3.      Quanto à interpretação mais ou menos ampla dos conceitos em causa

44.      A Comissão considera que os conceitos contidos no ponto 15 do Anexo III da Directiva IVA requerem uma interpretação «estrita» ou mesmo «restritiva», sabendo-se que se trata de derrogações ao princípio segundo o qual deve ser aplicada a taxa normal de IVA. A este respeito, baseia-se no acórdão proferido pelo Tribunal de Justiça no processo C-83/99, que respeita à taxa reduzida de IVA autorizada pelo Anexo H, quinta categoria, da Sexta Directiva (32).

45.      É verdade que o campo de aplicação de uma norma que institui uma excepção a um princípio geral, neste caso o princípio da tributação, deve ser concebido de forma rigorosa (33).
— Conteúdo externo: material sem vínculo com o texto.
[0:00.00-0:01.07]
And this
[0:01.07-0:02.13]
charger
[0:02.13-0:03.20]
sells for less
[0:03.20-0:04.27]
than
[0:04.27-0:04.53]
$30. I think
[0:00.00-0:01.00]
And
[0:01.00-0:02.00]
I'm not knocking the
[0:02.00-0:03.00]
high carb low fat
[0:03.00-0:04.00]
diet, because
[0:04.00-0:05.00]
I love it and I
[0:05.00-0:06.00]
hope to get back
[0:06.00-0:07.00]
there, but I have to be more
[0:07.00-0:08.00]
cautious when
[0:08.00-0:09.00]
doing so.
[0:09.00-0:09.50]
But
Contudo, tal não implica que se adopte uma abordagem restritiva. Assim, no que respeita às isenções permitidas relativamente a certas actividades de interesse geral, o Tribunal de Justiça decidiu que o conceito de «organismos reconhecidos de carácter social […] não reclama uma interpretação particularmente restritiva» (34).

46.      Com efeito, a interpretação da Directiva IVA não deve ser tão restritiva que exclua soluções adoptadas por certos Estados-Membros para organizar uma actividade abrangida por um regime especial expressamente previsto por este diploma. É necessário atentar nas diferenças existentes entre as várias práticas nacionais no que respeita às prestações de serviços de carácter social e evitar que a realização do efeito útil das derrogações em causa seja posta em causa. Parece-me que foi esta a filosofia adoptada pelo Tribunal de Justiça no acórdão Kingscrest (35). Esta consideração resulta igualmente do acórdão Horizon College (36) e de dois acórdãos recentes (37).
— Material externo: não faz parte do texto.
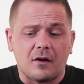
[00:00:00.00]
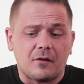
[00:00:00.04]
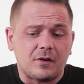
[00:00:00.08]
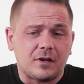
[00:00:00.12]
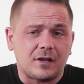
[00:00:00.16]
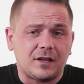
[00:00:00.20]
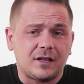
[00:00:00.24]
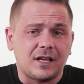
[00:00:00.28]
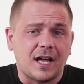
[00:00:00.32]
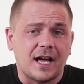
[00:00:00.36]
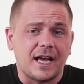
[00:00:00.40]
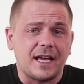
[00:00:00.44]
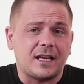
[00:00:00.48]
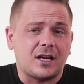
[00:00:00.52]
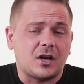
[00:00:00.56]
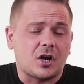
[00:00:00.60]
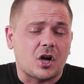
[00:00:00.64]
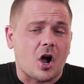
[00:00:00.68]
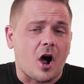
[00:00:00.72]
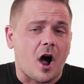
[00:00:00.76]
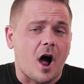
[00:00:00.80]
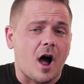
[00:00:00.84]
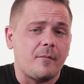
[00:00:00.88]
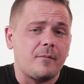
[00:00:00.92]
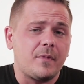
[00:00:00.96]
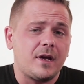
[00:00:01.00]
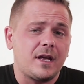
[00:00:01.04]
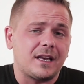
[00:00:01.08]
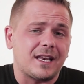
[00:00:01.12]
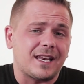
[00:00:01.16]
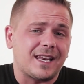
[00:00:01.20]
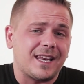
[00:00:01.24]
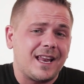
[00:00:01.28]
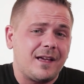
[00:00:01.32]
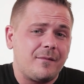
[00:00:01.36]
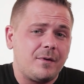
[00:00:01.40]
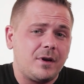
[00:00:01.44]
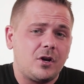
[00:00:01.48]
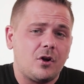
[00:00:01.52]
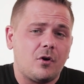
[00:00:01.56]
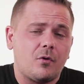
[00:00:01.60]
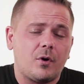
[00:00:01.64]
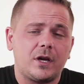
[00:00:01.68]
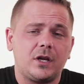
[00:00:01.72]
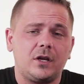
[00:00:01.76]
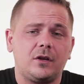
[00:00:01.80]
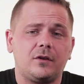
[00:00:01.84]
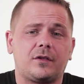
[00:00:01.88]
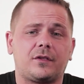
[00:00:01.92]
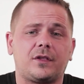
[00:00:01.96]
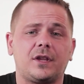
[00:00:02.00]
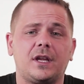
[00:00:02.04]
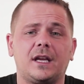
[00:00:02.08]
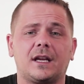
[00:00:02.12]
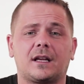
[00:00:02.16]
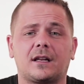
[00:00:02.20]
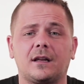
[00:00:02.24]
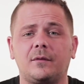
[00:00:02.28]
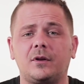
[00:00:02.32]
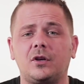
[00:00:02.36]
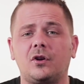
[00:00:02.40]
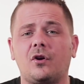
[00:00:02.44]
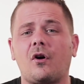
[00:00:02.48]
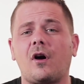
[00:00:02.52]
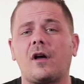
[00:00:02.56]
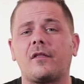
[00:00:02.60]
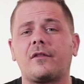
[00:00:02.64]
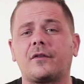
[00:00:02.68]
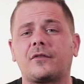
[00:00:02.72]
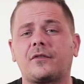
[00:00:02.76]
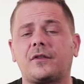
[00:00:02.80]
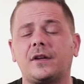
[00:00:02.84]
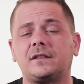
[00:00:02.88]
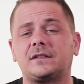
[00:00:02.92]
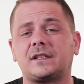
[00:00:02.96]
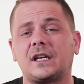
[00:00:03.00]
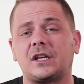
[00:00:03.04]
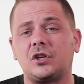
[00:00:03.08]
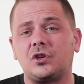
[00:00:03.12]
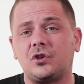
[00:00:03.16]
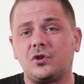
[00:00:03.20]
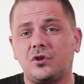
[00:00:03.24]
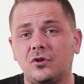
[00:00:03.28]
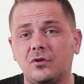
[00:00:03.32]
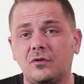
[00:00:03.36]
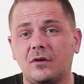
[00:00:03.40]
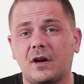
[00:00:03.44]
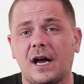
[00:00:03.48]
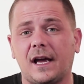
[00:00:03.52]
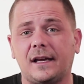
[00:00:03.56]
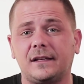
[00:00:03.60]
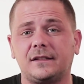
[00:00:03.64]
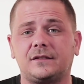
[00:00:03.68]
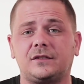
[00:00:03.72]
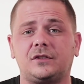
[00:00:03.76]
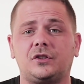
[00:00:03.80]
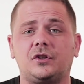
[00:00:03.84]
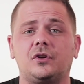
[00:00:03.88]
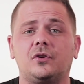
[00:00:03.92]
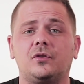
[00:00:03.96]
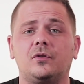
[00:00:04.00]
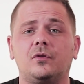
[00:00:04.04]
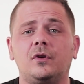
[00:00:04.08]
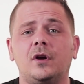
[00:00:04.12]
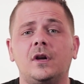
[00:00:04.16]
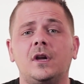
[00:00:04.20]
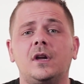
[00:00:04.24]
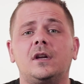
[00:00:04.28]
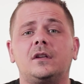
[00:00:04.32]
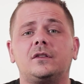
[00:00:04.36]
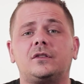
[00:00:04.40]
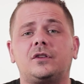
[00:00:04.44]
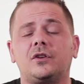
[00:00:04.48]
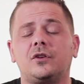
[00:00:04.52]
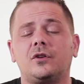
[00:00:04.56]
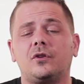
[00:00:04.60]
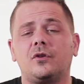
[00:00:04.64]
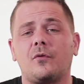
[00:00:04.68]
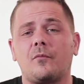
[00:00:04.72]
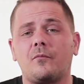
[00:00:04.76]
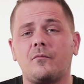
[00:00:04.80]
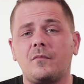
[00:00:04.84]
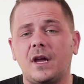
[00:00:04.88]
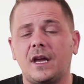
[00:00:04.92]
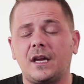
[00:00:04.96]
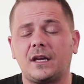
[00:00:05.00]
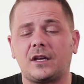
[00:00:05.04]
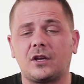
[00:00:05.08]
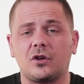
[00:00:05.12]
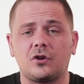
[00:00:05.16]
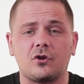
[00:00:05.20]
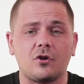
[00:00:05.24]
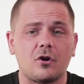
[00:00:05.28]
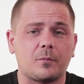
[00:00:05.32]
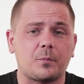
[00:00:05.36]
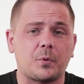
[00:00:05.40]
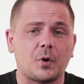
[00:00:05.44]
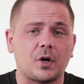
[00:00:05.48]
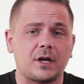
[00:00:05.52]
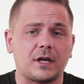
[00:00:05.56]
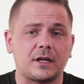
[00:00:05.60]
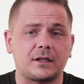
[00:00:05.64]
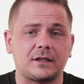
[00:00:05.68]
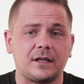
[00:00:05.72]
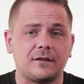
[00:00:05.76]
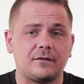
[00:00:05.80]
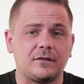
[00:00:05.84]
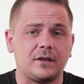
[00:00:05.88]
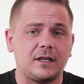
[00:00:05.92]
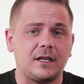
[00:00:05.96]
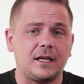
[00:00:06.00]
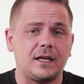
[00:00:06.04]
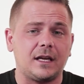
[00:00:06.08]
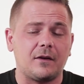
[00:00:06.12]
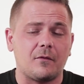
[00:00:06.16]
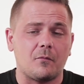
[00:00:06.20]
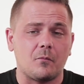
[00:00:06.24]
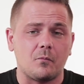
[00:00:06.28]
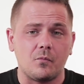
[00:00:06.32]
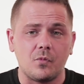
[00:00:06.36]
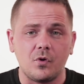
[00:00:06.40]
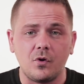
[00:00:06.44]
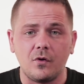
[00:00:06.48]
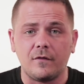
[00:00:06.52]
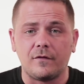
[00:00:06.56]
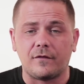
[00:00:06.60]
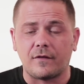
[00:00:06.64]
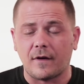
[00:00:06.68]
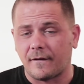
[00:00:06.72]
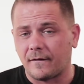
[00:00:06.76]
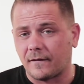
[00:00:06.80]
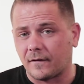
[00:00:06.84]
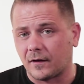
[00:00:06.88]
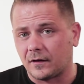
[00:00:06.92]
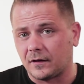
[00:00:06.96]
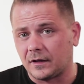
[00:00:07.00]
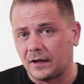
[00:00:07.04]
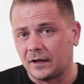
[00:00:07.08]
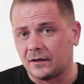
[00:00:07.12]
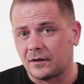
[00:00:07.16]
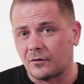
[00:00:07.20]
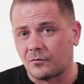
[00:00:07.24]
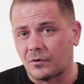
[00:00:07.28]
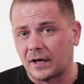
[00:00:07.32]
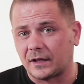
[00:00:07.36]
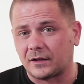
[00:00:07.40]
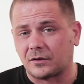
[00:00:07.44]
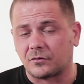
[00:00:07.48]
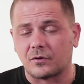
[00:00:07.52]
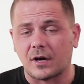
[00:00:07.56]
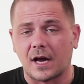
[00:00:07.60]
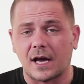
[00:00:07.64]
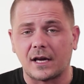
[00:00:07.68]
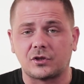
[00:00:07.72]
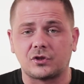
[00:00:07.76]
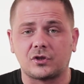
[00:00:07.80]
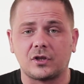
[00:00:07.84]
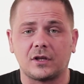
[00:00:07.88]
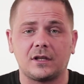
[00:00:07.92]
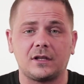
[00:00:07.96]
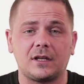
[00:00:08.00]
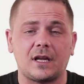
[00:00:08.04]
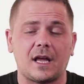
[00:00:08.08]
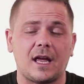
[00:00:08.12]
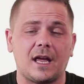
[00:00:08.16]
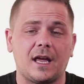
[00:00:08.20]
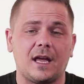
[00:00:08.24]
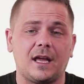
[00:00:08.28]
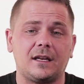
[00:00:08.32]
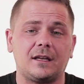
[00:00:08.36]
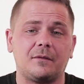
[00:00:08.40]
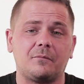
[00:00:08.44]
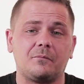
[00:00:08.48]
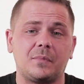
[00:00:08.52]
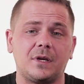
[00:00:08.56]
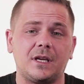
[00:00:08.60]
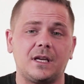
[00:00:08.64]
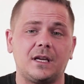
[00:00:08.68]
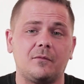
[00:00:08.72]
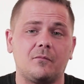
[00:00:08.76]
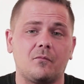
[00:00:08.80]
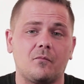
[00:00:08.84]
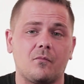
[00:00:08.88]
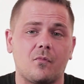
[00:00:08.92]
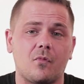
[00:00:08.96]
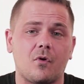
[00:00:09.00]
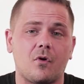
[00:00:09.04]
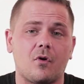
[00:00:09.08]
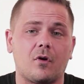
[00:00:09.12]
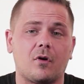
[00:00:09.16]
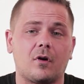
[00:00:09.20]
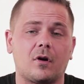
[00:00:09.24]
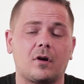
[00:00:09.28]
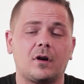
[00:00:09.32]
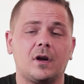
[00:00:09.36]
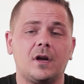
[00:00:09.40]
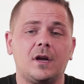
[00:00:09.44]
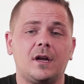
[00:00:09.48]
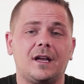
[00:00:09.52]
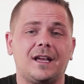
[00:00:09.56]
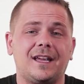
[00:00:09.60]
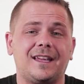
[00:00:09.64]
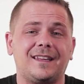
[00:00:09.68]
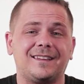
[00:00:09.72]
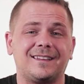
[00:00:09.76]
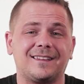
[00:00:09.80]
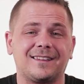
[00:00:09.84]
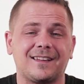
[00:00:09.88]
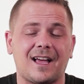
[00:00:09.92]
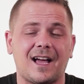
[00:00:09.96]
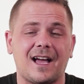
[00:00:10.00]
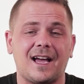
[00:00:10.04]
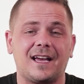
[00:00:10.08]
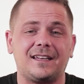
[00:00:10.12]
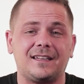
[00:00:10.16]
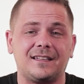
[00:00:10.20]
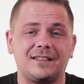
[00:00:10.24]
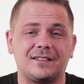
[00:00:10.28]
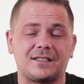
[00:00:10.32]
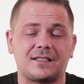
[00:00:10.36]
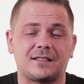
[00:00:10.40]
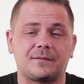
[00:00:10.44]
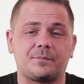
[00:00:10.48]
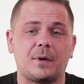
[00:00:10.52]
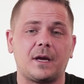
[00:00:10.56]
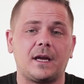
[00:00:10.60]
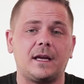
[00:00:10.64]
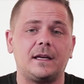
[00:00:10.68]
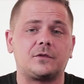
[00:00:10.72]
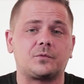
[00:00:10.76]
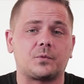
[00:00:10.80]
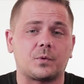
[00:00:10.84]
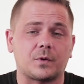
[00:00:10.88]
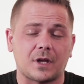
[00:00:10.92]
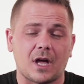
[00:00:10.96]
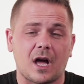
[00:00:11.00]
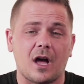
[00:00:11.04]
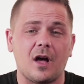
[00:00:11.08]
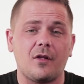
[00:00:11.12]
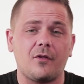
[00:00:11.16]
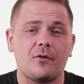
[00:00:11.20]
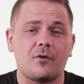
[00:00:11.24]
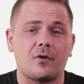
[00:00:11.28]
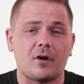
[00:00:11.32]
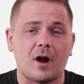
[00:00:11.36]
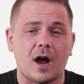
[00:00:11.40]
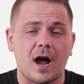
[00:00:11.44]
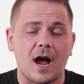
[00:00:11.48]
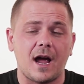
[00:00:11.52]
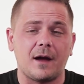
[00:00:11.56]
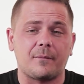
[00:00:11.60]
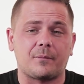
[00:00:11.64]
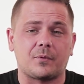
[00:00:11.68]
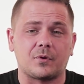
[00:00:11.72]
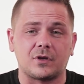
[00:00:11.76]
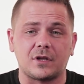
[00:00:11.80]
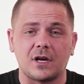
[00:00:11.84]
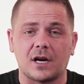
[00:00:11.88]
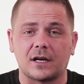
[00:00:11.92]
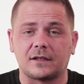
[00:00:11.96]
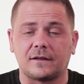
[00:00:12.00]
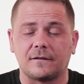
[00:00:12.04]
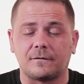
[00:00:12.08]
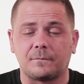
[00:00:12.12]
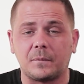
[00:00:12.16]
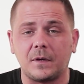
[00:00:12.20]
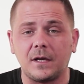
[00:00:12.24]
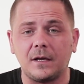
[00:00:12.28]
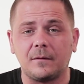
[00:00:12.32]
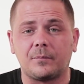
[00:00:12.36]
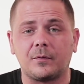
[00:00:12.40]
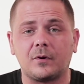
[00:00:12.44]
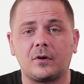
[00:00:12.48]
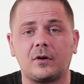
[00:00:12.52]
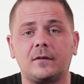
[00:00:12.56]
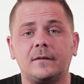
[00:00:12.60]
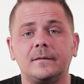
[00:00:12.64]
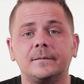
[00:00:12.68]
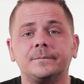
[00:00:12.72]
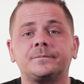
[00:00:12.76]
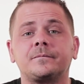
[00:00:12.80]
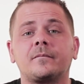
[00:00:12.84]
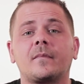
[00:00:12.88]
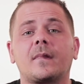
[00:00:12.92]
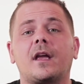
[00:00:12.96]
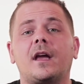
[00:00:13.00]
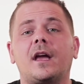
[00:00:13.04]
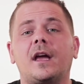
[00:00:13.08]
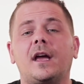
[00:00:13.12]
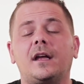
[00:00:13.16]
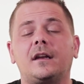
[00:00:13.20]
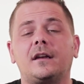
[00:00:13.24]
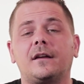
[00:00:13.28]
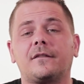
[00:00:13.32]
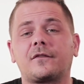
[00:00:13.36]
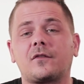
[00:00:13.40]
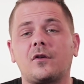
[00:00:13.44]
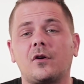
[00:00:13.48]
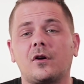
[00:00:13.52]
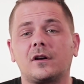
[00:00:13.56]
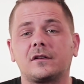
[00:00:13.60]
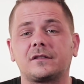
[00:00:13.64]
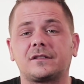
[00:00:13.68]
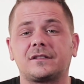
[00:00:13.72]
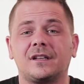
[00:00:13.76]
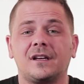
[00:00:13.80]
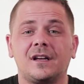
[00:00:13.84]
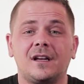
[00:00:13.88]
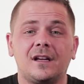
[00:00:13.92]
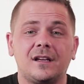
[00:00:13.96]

Like, comment, let me know what you think. Let me know other things that you guys do to make your productivity move in the right direction and be more in line and space with other high productive people. And of course,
47.      A lista dos bens e serviços elegíveis para a aplicação de uma taxa reduzida, constante do Anexo III da Directiva IVA, foi deliberadamente concebida de forma taxativa, e não puramente exemplificativa. Em princípio, nos termos do artigo 98.°, esta enumeração é exaustiva. Todavia, ainda que a enumeração seja igualmente taxativa em matéria de isenções de IVA, tal não impediu o Tribunal de Justiça de, neste domínio, adoptar uma qualificação não redutora.

48.      Em meu entender, a interpretação da Directiva IVA deve basear-se essencialmente nos objectivos fiscais e económicos do regime geral deste imposto sobre o consumo, o qual, de resto, faz parte da base de recursos próprios da União. Partindo deste ponto de vista, é possível afirmar que o alcance das práticas económicas que beneficiam das excepções não pode ser alargado através de uma interpretação liberal.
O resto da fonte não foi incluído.